[Numpy-discussion] allocated memory cache for numpy

Mon Feb 17 19:45:05 EST 2014

On 02/17/2014 06:56 PM, Nathaniel Smith wrote:
> On Mon, Feb 17, 2014 at 3:55 PM, Stefan Seefeld <stefan at seefeld.name> wrote:
>> On 02/17/2014 03:42 PM, Nathaniel Smith wrote:
>>> Another optimization we should consider that might help a lot in the
>>> same situations where this would help: for code called from the
>>> cpython eval loop, it's afaict possible to determine which inputs are
>>> temporaries by checking their refcnt. In the second call to __add__ in
>>> '(a + b) + c', the temporary will have refcnt 1, while the other
>>> arrays will all have refcnt >1. In such cases (subject to various
>>> sanity checks on shape, dtype, etc) we could elide temporaries by
>>> reusing the input array for the output. The risk is that there may be
>>> some code out there that calls these operations directly from C with
>>> non-temp arrays that nonetheless have refcnt 1, but we should at least
>>> investigate the feasibility. E.g. maybe we can do the optimization for
>>> tp_add but not PyArray_Add.
>> For element-wise operations such as the above, wouldn't it be even
>> better to use loop fusion, by evaluating the entire compound expression
>> per element, instead of each individual operation ? That would require
>> methods such as __add__ to return an operation object, rather than the
>> result value.
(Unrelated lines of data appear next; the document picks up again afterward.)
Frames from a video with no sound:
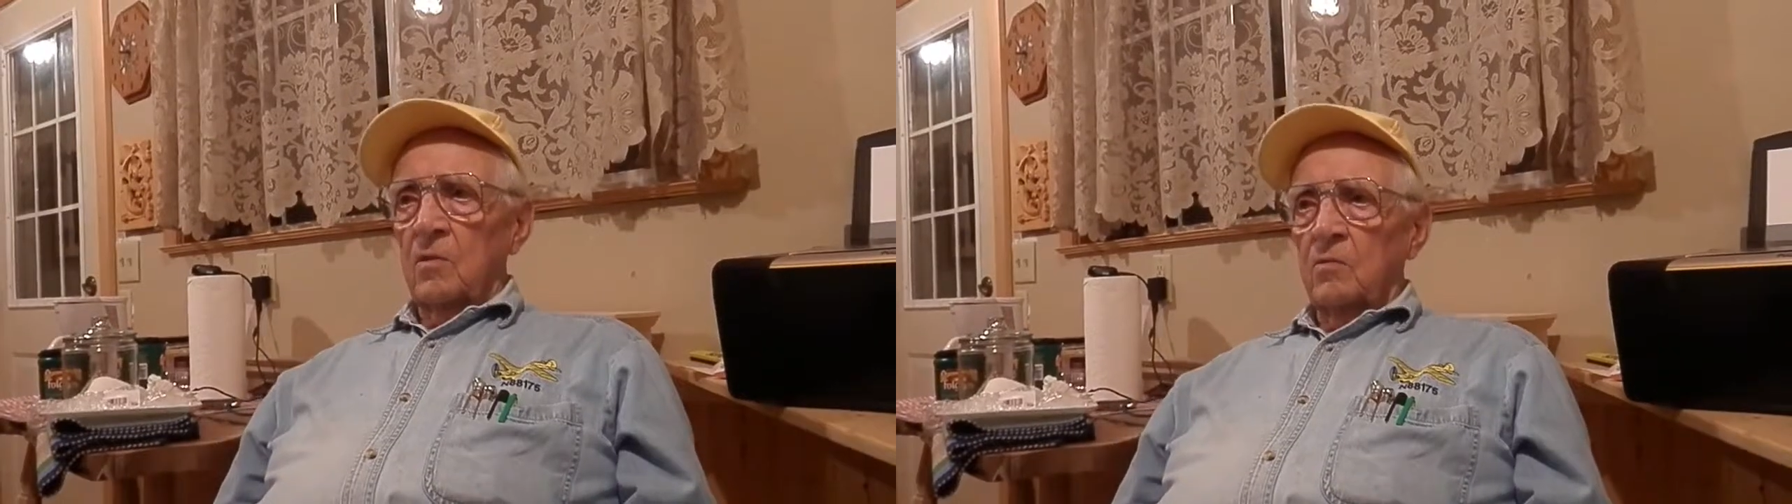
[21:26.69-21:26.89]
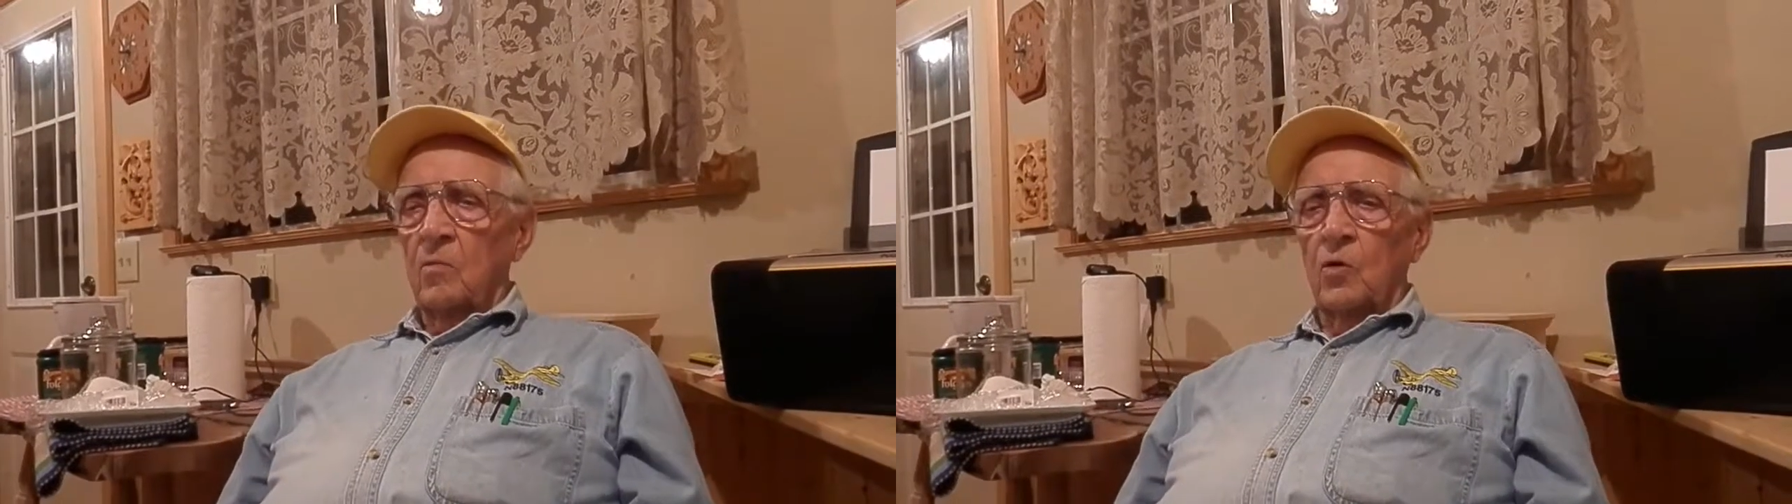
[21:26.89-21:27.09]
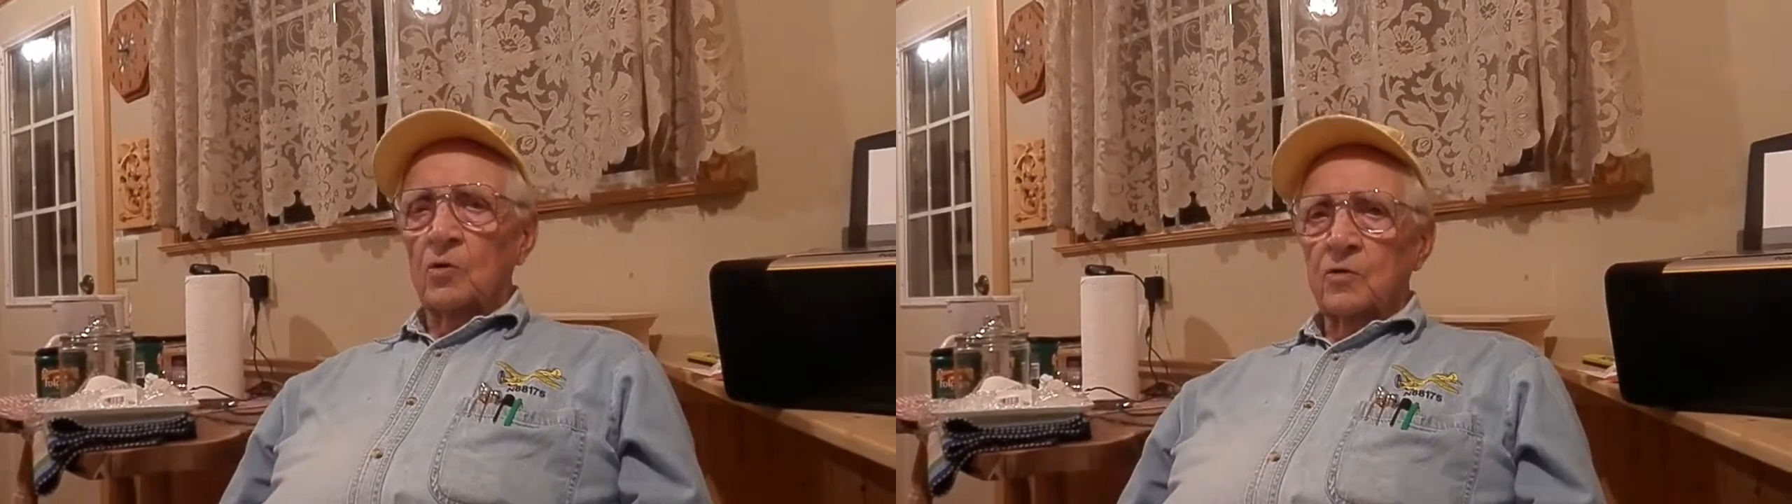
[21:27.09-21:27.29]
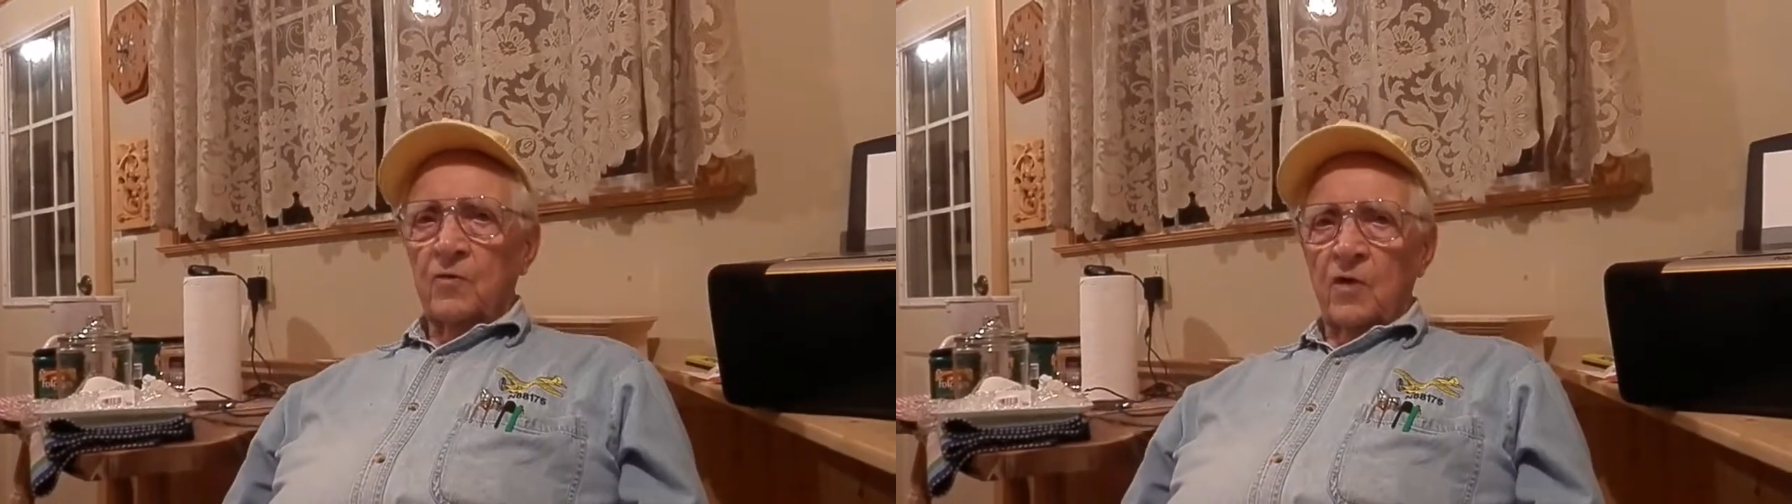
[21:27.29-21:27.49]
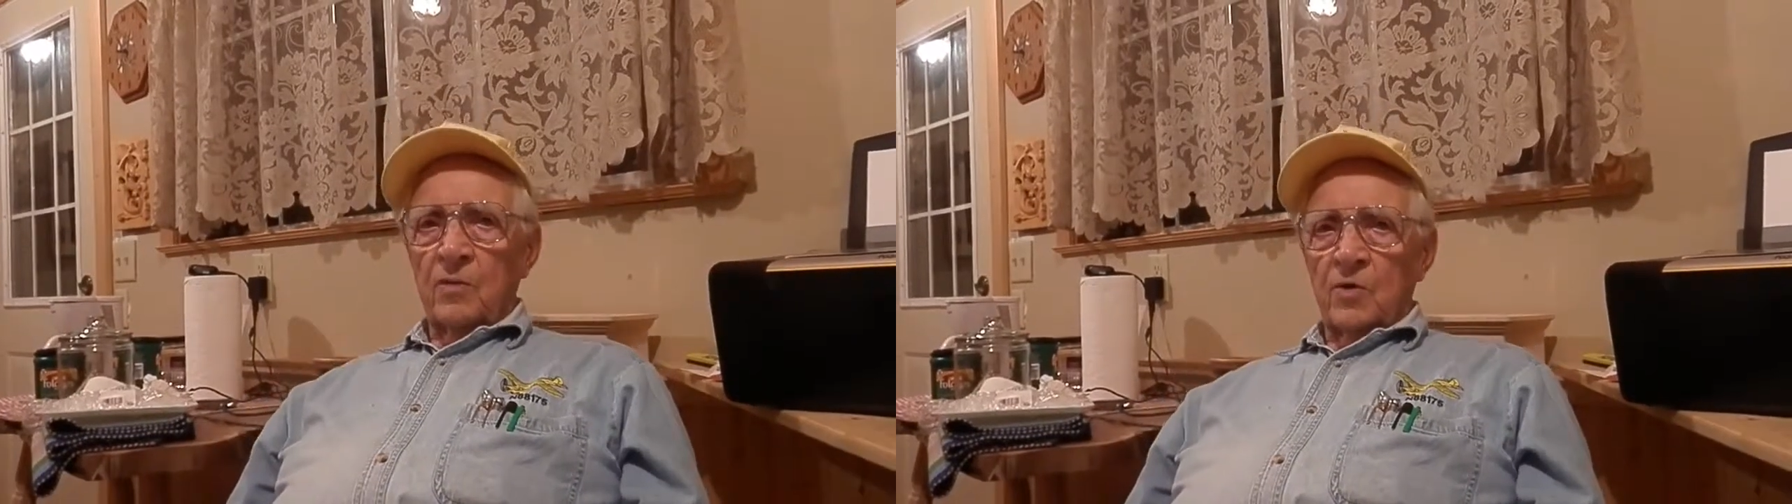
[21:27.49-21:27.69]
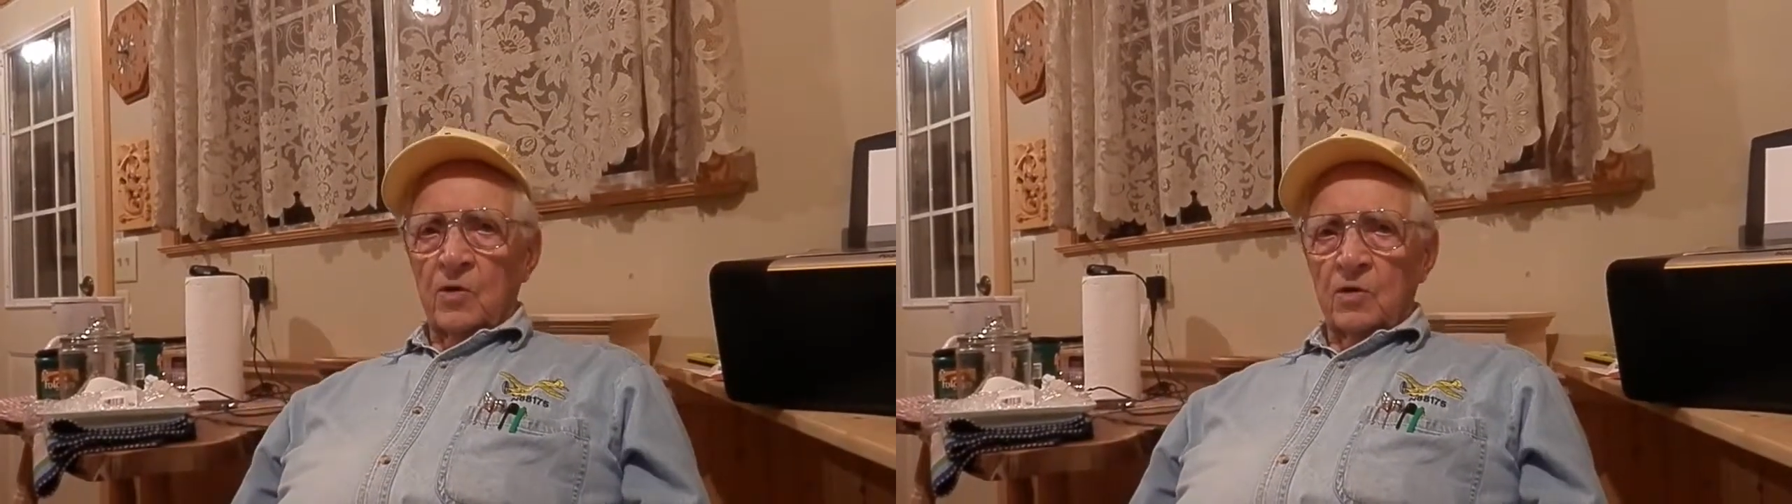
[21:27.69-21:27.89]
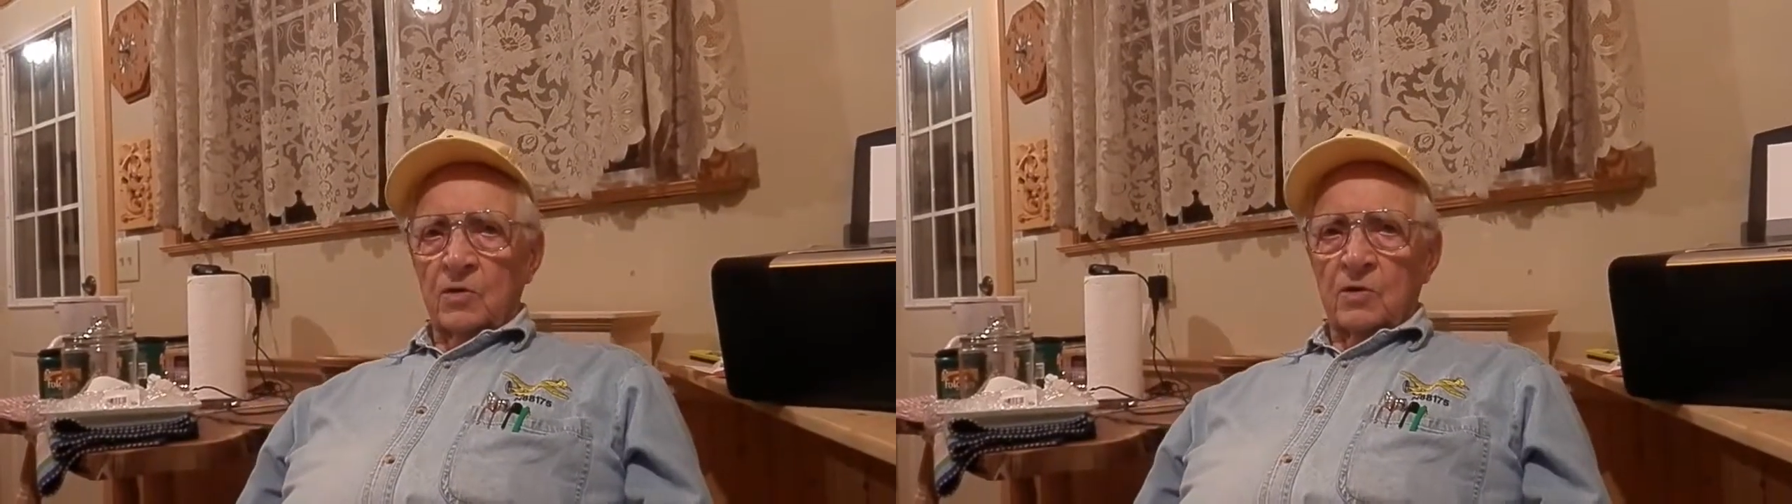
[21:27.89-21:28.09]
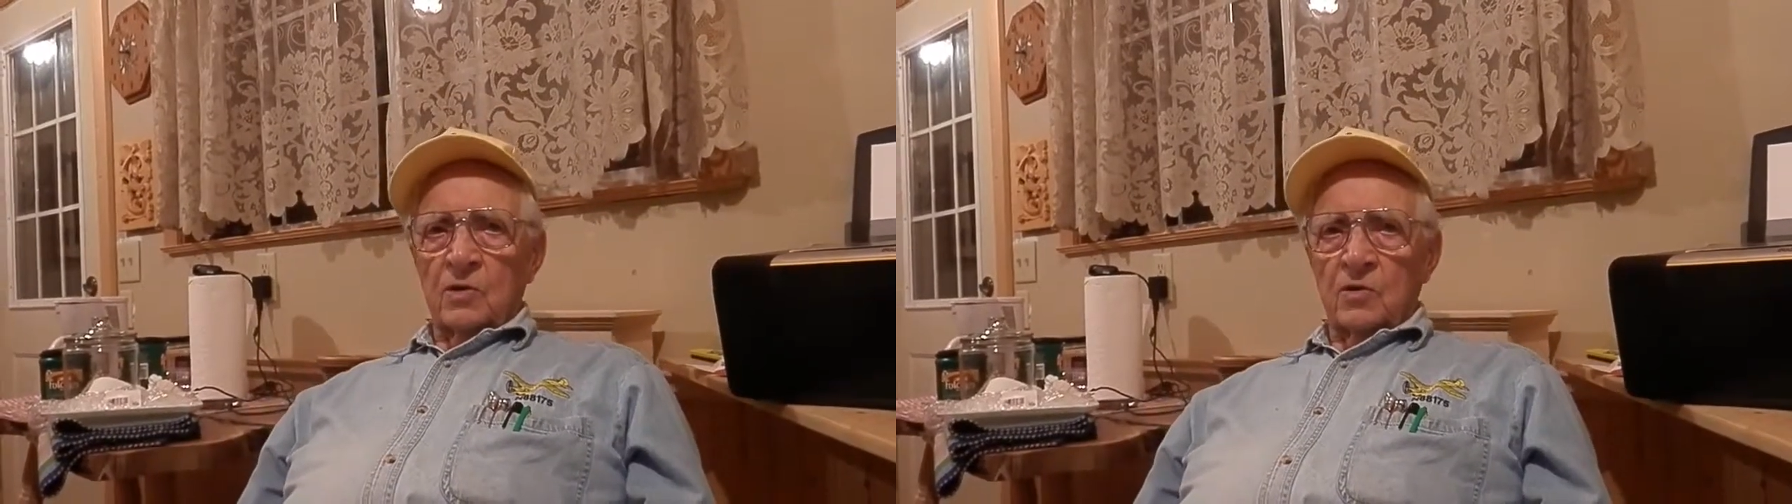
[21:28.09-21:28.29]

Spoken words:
most farmers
I believe a technique like that is used in the numexpr
>> package (https://github.com/pydata/numexpr), which I saw announced here
>> recently...
> Hi Stefan (long time no see!),

Indeed ! :-)

> Sure, that would be an excellent thing, but adding a delayed
> evaluation engine to numpy is a big piece of new code, and we'd want
> to make it something you opt-in to explicitly. (There are too many
> weird potential issues with e.g. errors showing up at some far away
> place from the actual broken code, due to evaluation being delayed to
> there.) By contrast, the optimization suggested here is a tiny change
> we could do now, and would still be useful even in the hypothetical
> future where we do have lazy evaluation, for anyone who doesn't use
> it.

Sure, I fully agree. I didn't mean to suggest this as an alternative to
a focused memory management optimization.
Still, it seems this would be a nice project (perhaps even under the
GSoC umbrella). It could be controlled by a metaclass (substituting
appropriate ndarray methods), and thus could be enabled separately and
explicitly.

Anyhow, just an idea for someone else to pick up. :-)

    Stefan

-- 

      ...ich hab' noch einen Koffer in Berlin...